Midnight supper is a habit. For some people who work overtime, beauty supper is a body need to replenish energy, but what should I do now that I am in the period of losing weight? Don’t worry, the editor has selected 9 low-calorie foods for you, so that you can easily lose weight while enjoying a delicious late-night snack!
- Low-fat milk
Low-calorie, low-fat milk contains tryptophan, an amino acid that helps you sleep better. If you drink a glass of warm milk about an hour before going to bed, it can promote sleep, soothe the nerves, and be good for eyesight.

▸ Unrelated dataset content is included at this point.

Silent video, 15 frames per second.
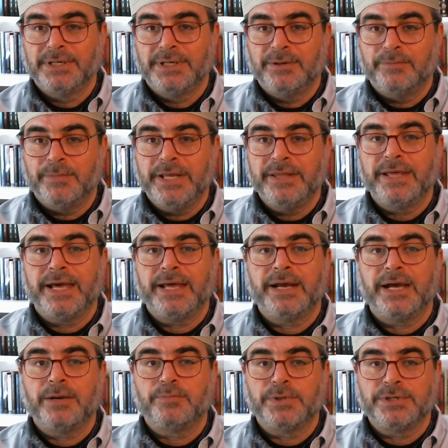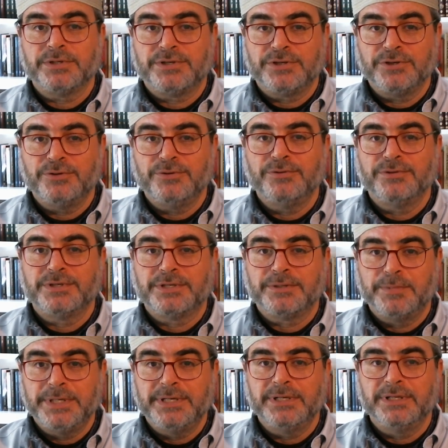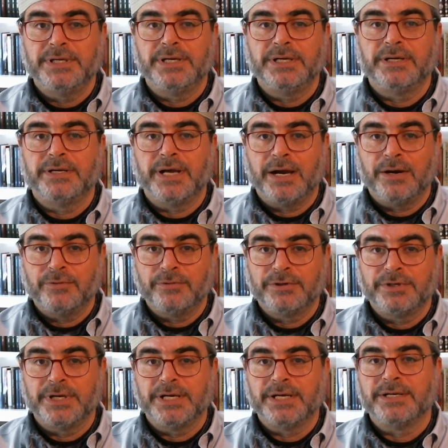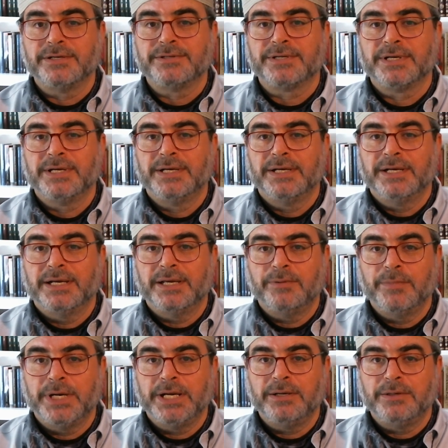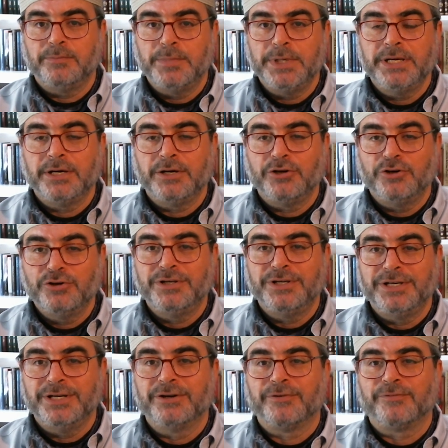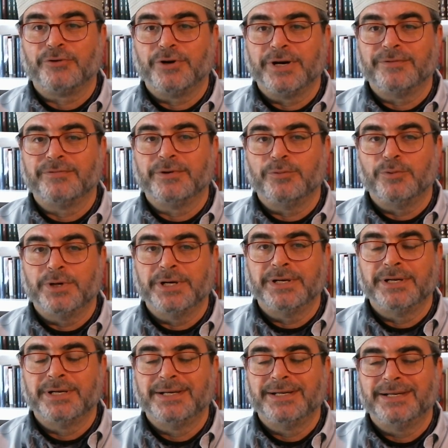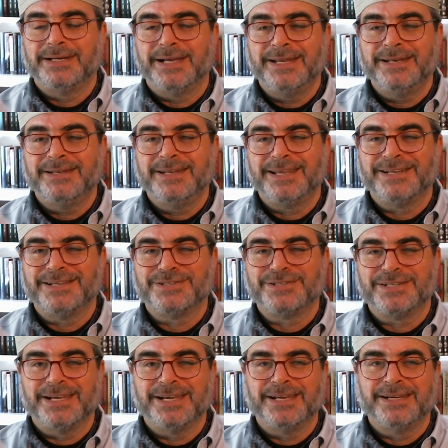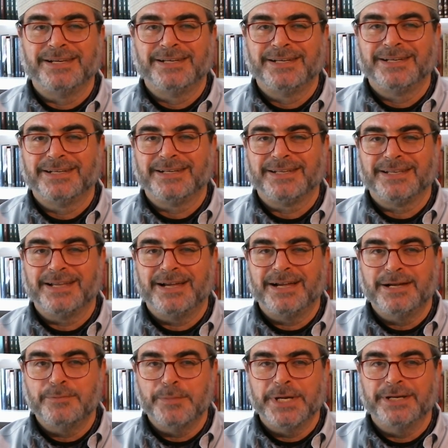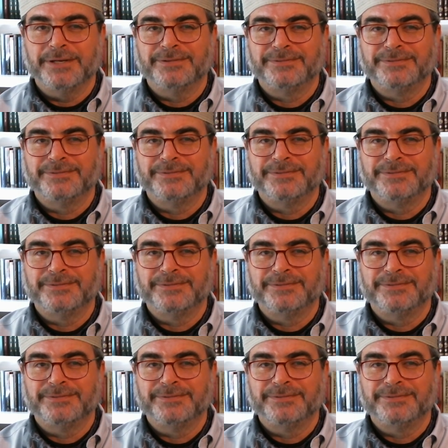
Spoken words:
May that happen soon, speedily in our days, and may it be a good year for everyone. And let us say, Amen.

In addition, dairy products are rich in branched-chain amino acids, which also reduce fat synthesis.
- Honey
Take a cup of honey with warm water before going to bed, it helps to detoxify, promote metabolism, burn excess body fat, and make your lower abdomen flatter. Honey is rich in fatty acids, which can promote intestinal active peristalsis, and rich in vitamins and minerals, which can adjust the function of the stomach and intestines, so as to expel toxins from the body, and there is no problem of accumulation of fat.
- Vegetables
This may not seem like your favorite delicious late-night snack, but vegetables are indeed a good food when you choose a late-night snack. Vegetables are rich in vitamins, minerals and phytonutrients that can effectively increase your satiety. And vegetables are hydrated enough to keep you from waking up dehydrated. What’s more, vegetables are low in calories and fat, so you don’t have to worry about consuming too much.
- Tomatoes
Tomatoes are rich in dietary fiber (which can help the growth of probiotics in the gut) and pectin, which can fill your stomach, stimulate the satiety center of the brain, and at the same time take away the acidic metabolic waste in the gut, helping you sleep well Complete intestinal detoxification in the process. Moreover, the unique lycopene in tomatoes can also inhibit the increase of fat cells.
- Whole grains
Eating foods rich in whole grains can help lose belly fat while also reducing your risk of heart disease. Here are some foods rich in whole grains: oats, corn, rye, and bulgur, to name a few. Eating whole grains can reduce C-reactive fat by 38%. So, oatmeal is a great late-night snack!
- Nuts
Nuts are rich in antioxidants and are a great choice for a late-night snack. Because nuts are rich in fiber, they can increase your satiety and prevent hunger from awakening you before dawn. For example, the fiber content of almonds ranks first among nuts, which can effectively suppress hunger.
- Turkey
Turkey is considered the best source of tryptophan. Tryptophan kicks in when your stomach is basically hungry, with a fair amount of carbohydrates rather than a lot of protein. Eating the right amount of thin slices of turkey late at night can greatly increase your satiety and help improve your sleep quality.
- Popcorn
Yes, you don’t need to be surprised, just remember to microwave a hearty popcorn meal without adding salt to make a great healthy late-night snack. Popcorn contains a lot of fiber, which can make you fuller and reduce your hunger, so you will naturally not want to eat too many other foods.
- Water
Water is the source of life. Drinking water properly can help you stay slim. Many times, you may feel hungry simply because your body is dehydrated. So, drink a glass of water and wait 10 minutes when you’re craving a late-night snack, and if you’re still hungry, choose some healthy food to satisfy your hunger.